10 mai 1940 l’armée allemande déferle sur les Pays Bas et la Belgique. Les unités de l’A.A.S.F. fondent sur les colonnes ennemies. Malgré son nom martial, le Fairey Battle ne fait pas le poids face aux Me 109 et à la FLAK: lent et faiblement armé, il subit des pertes terribles et peu reviendront en Angleterre.
12 mai 1940, 14h45 : le JN-P s’envole d’Ecury-sur-Coole avec deux autres appareils. La mission les emmène sur l’axe Bertrix-Neufchâteau dans les Ardennes belges pour bombarder les colonnes motorisées de la Wehrmacht qui prennent la direction de Sedan. Au sol la défense aérienne n’a pas été oubliée et c’est une FLAK d’une intensité inouïe qui réceptionne les trois aéroplanes. Un est abattu et voit son équipage tué; le bombardement est un échec. Seuls deux Battle reviennent vers la Marne. Le JN-P traine un panache de fumée opaque et une partie de son gouvernail de profondeur est arrachée. Le Sgt.S.E.Andrews parvient à poser l’appareil et par miracle personne n’est blessé à son bord. On dénombre 27 impacts de projectiles de 20 mm pour la plupart. Le Fairey Battle est décrété irréparable et on l’abandonne au bord de la piste. Deux semaines plus tard les fantassins allemands le trouveront abandonné et profiteront de l’occasion pour se faire photographier à ses côtés.
Les trois membres d’équipage reçoivent la Distinguished Flying Medal le 5 novembre 1940 comme l’atteste le « London Gazette ». Cette décoration est l’équivalent de la Distinguished Flying Cross pour les sous-officiers. Une citation accompagne l’annonce : « These airmen have been together as an aircraft crew since the outbreak of war. By mutual trust and co-operation in their duties, they have produced a really first-class team which can be relied upon to complete any air operation allotted to them. Since 10th may 1940, this crew has flown in one day and eight night operations against the enemy, sometimes in very difficult weather conditions. On each occasion, the target was located and attacked and valuable reconnaissance information obtained. I consider that the fine service rendered by each of these airmen is most worthy of reward »
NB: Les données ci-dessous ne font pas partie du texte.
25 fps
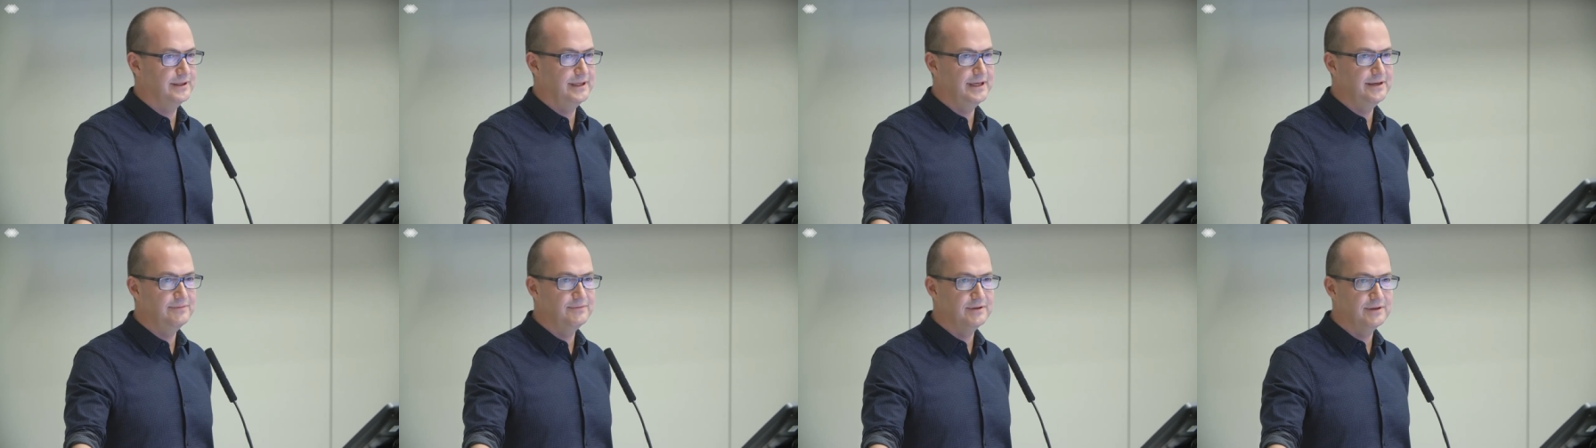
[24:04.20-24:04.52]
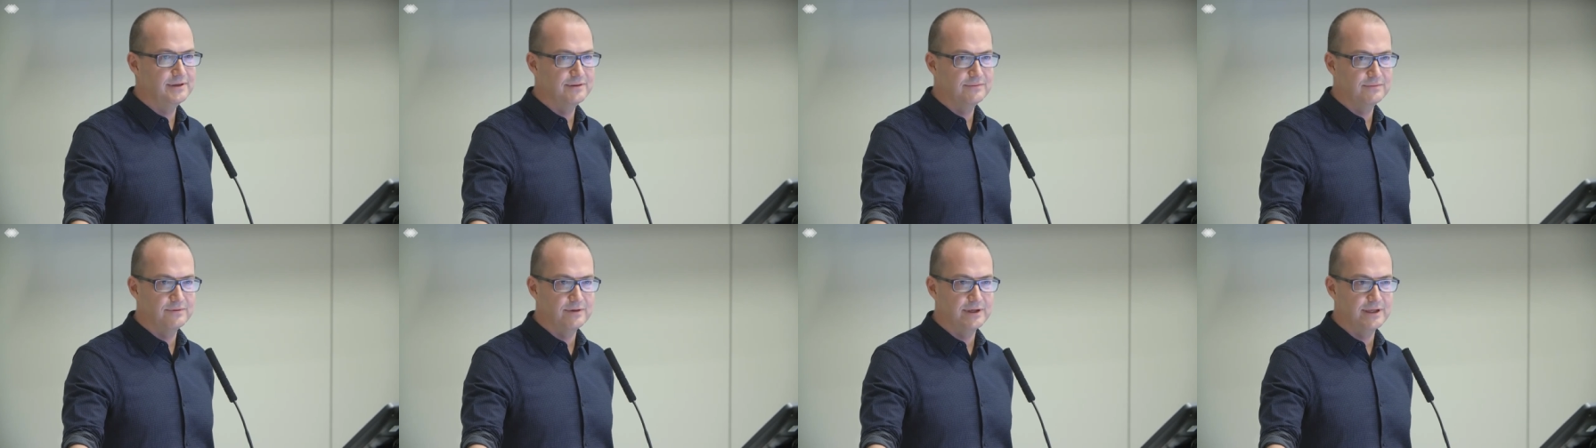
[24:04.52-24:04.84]
even
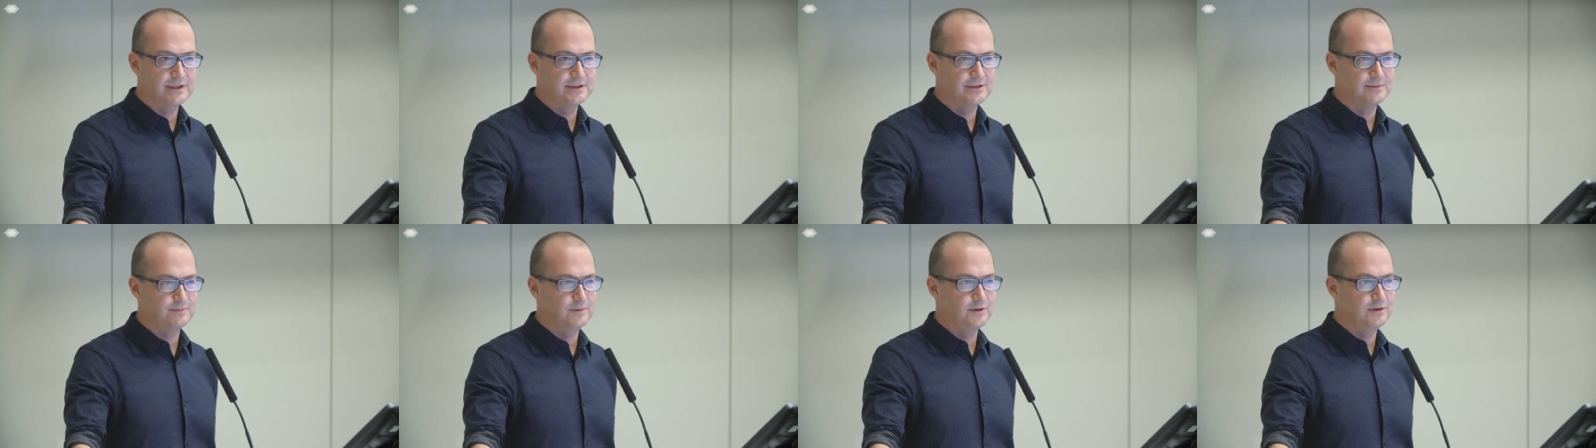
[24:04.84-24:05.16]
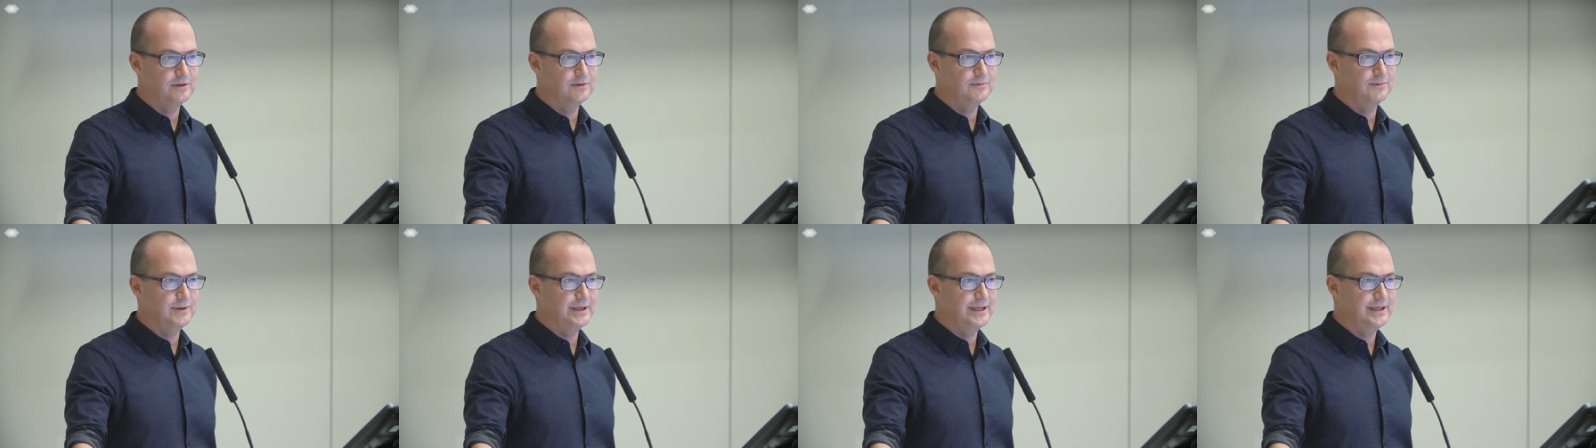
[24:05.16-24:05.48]
in very
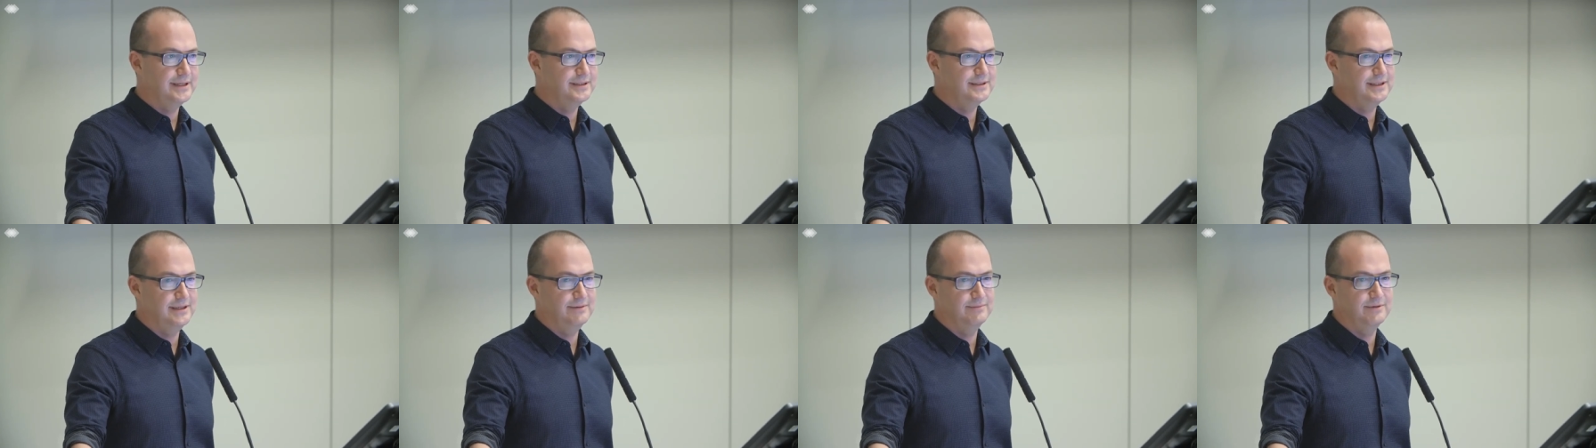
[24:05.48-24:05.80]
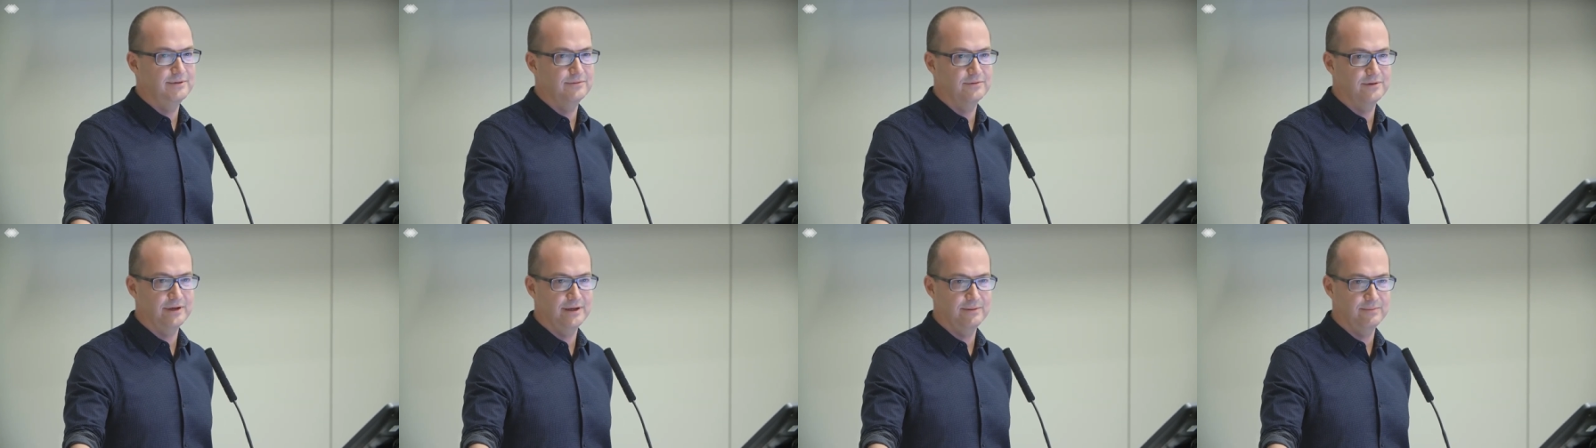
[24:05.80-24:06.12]
small ways,
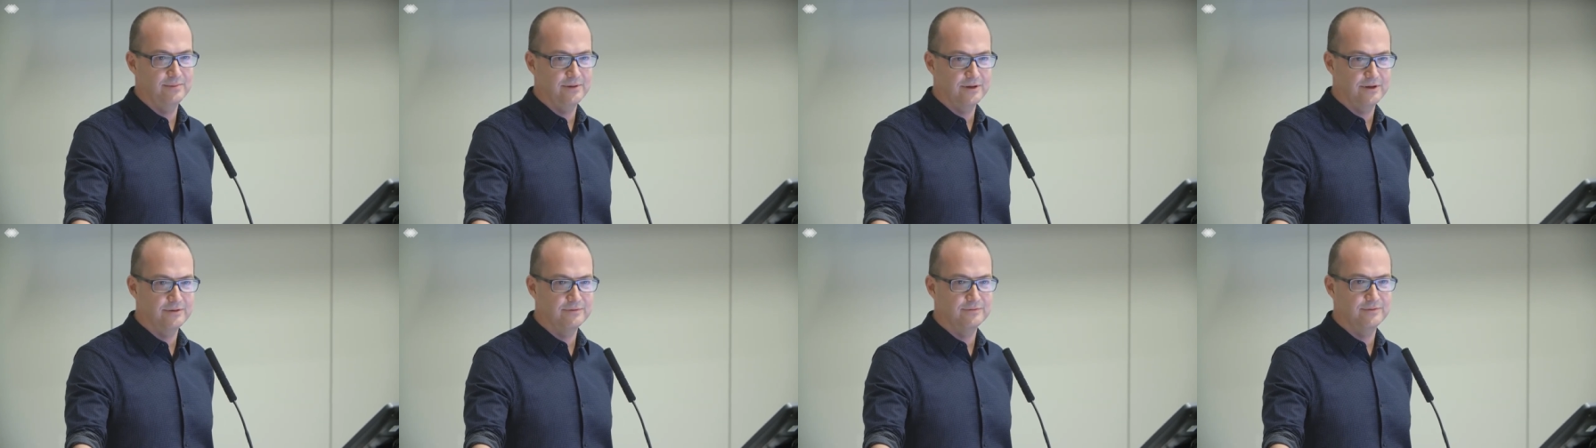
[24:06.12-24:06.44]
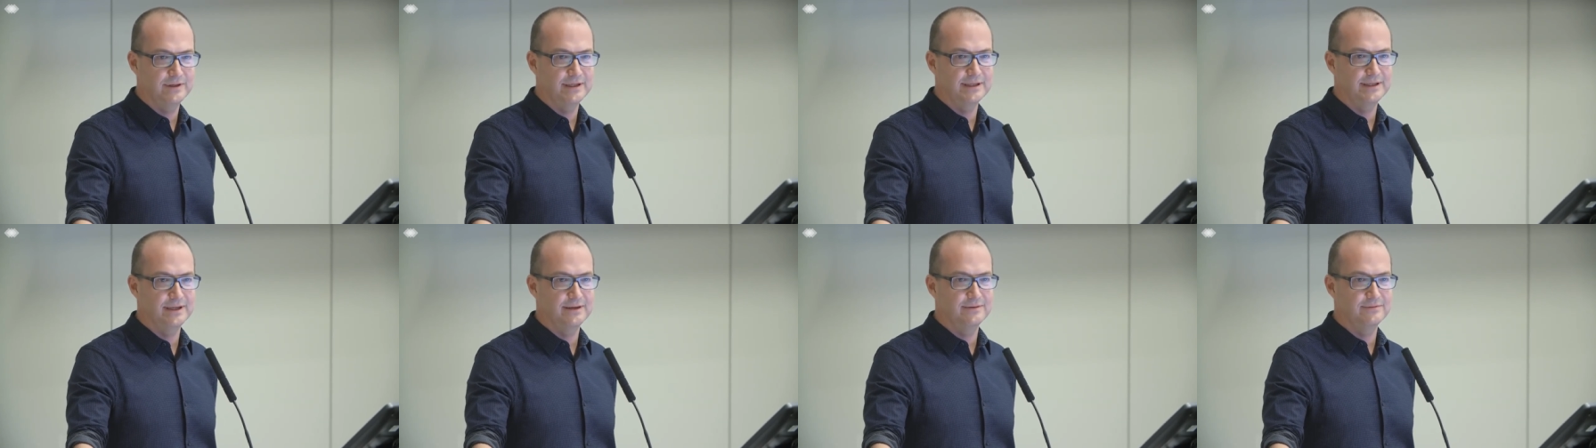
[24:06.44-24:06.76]
even in very
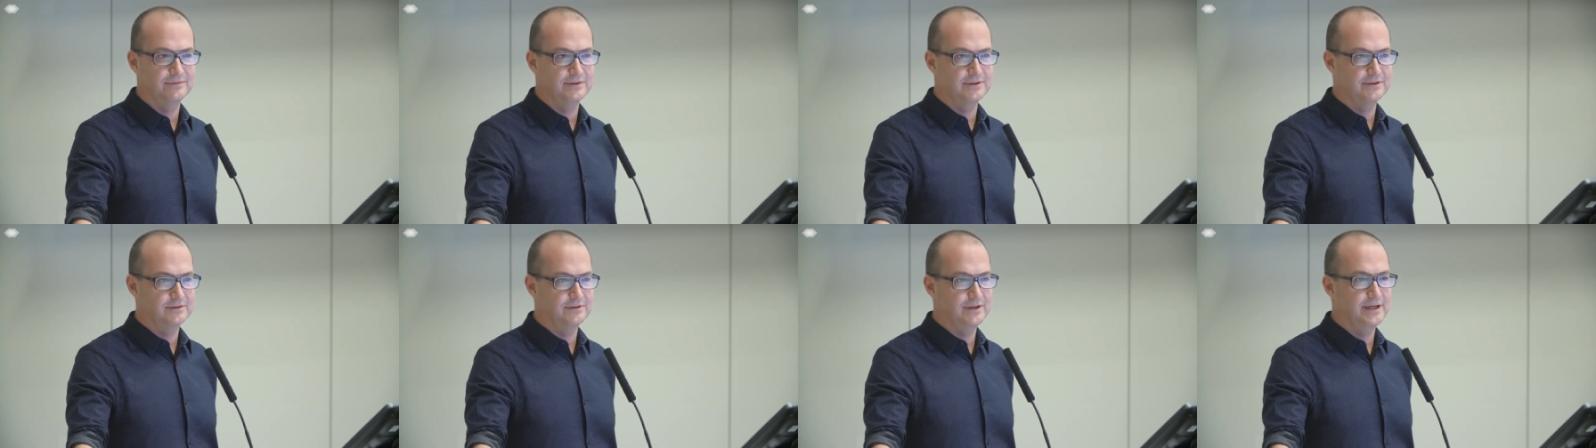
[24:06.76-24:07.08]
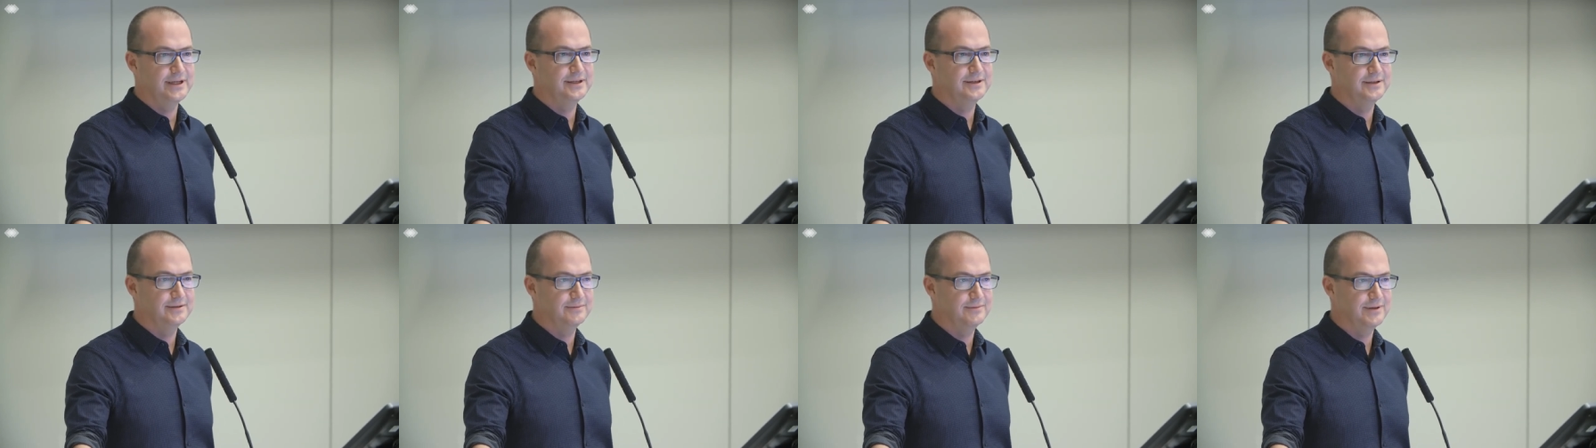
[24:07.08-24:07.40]
imperfect and
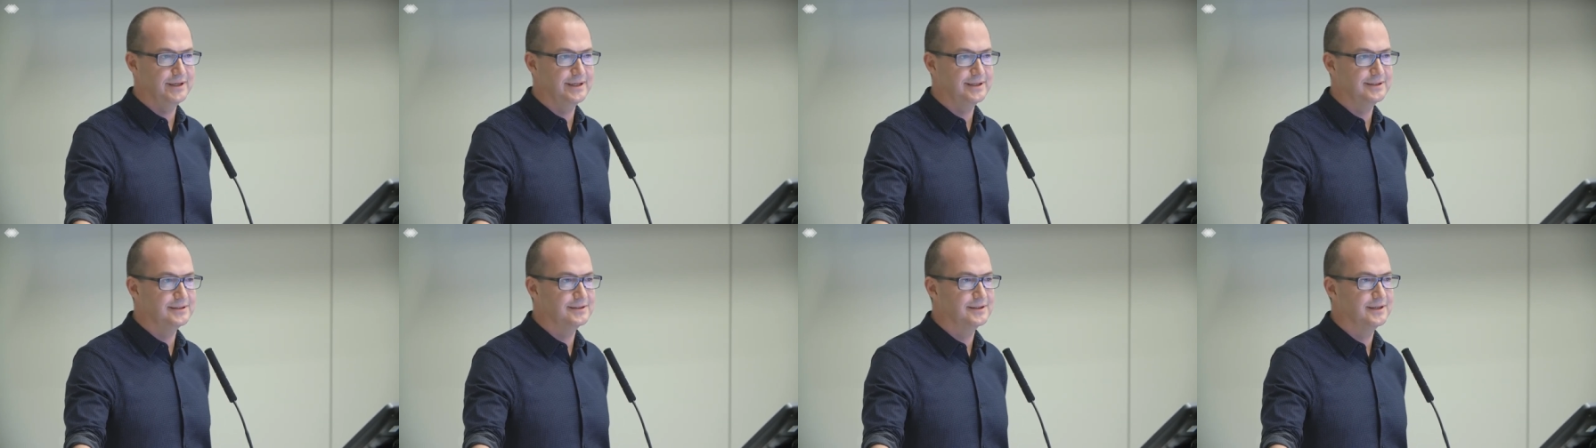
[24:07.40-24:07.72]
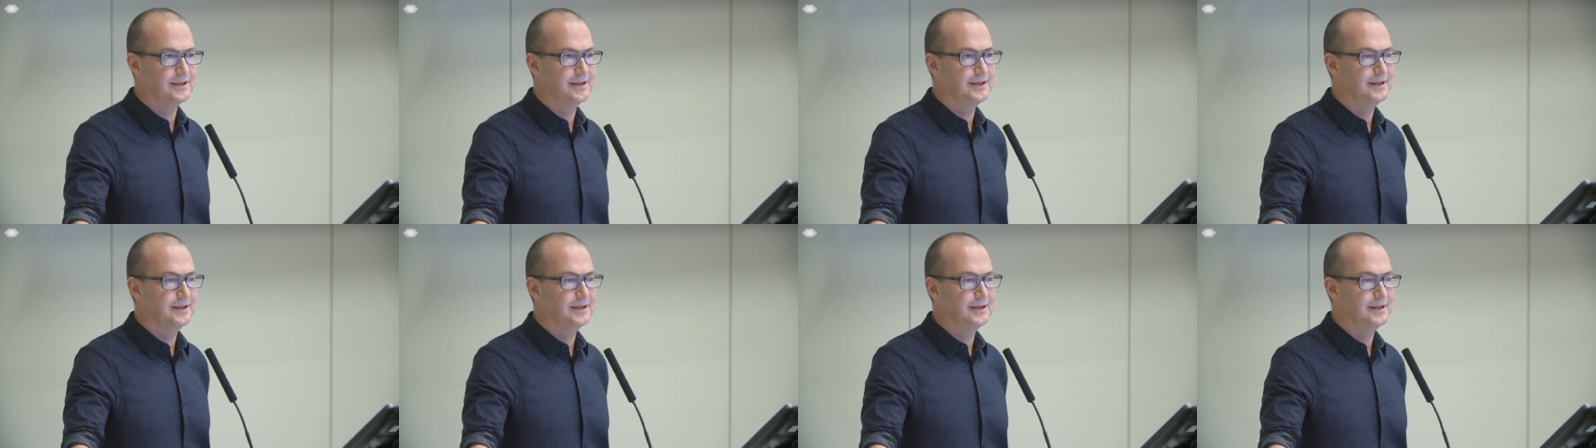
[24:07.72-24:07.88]
frustrating ways,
(« Ces aviateurs font partie du même équipage depuis le déclenchement de la guerre. Par la confiance mutuelle et la coopération dans leurs fonctions, ils forment une équipe de première classe qui peut être appelée pour conduire toute opération aérienne qui leur est imparti. Depuis le 10 mai 1940, cet équipage a volé un jour et huit nuit en opérations contre l'ennemi, parfois dans des conditions climatiques très difficiles. A chaque fois, la cible a été localisée et attaquée et des informations de reconnaissance précieuses obtenues. Je considère que le service rendu par chacun de ces aviateurs est digne de récompense. »).
Sydney Andrews, promu officier le 2 septembre 1940, est affecté dans la chasse au squadron 32 puis au squadron 257. Après la Bataille d'Angleterre il devient instructeur en Operationnal Training Unit. En novembre 1941 une promotion le nomme Flight Commander du squadron 242 avec lequel il embarque sur le HMS Argus pour rejoindre Malte le 12 novembre 1941. Peu de temps après, c'est à la tête du squadron 605 qu'on le retrouve. Abattu le 29 décembre 1941 par un Me 109 du JG 53, il est récupéré en mer par une vedette de sauvetage. En février 1942, suite à une bagarre dans un bar de La Valette, il quitte son commandement et rejoint l'Égypte où il reçoit le commandement de la No. 3 Aircraft Maintenance Unit. Il décède le 9 août 1942 dans le P40 Tomahawk IIb AM399 après une panne de moteur à Moascar (Égypte) et repose au War Mémorial Cemetery à Ismailia (nord de l'Égypte).
Voici l'histoire de la carrière haute en couleur d'un officier de la R.A.F. Mais notre travail ne s'arrête pas là, nous enquêtons désormais sur N.J. Ingram et H.R. Frigg. Nous vous en donnerons le récit prochainement.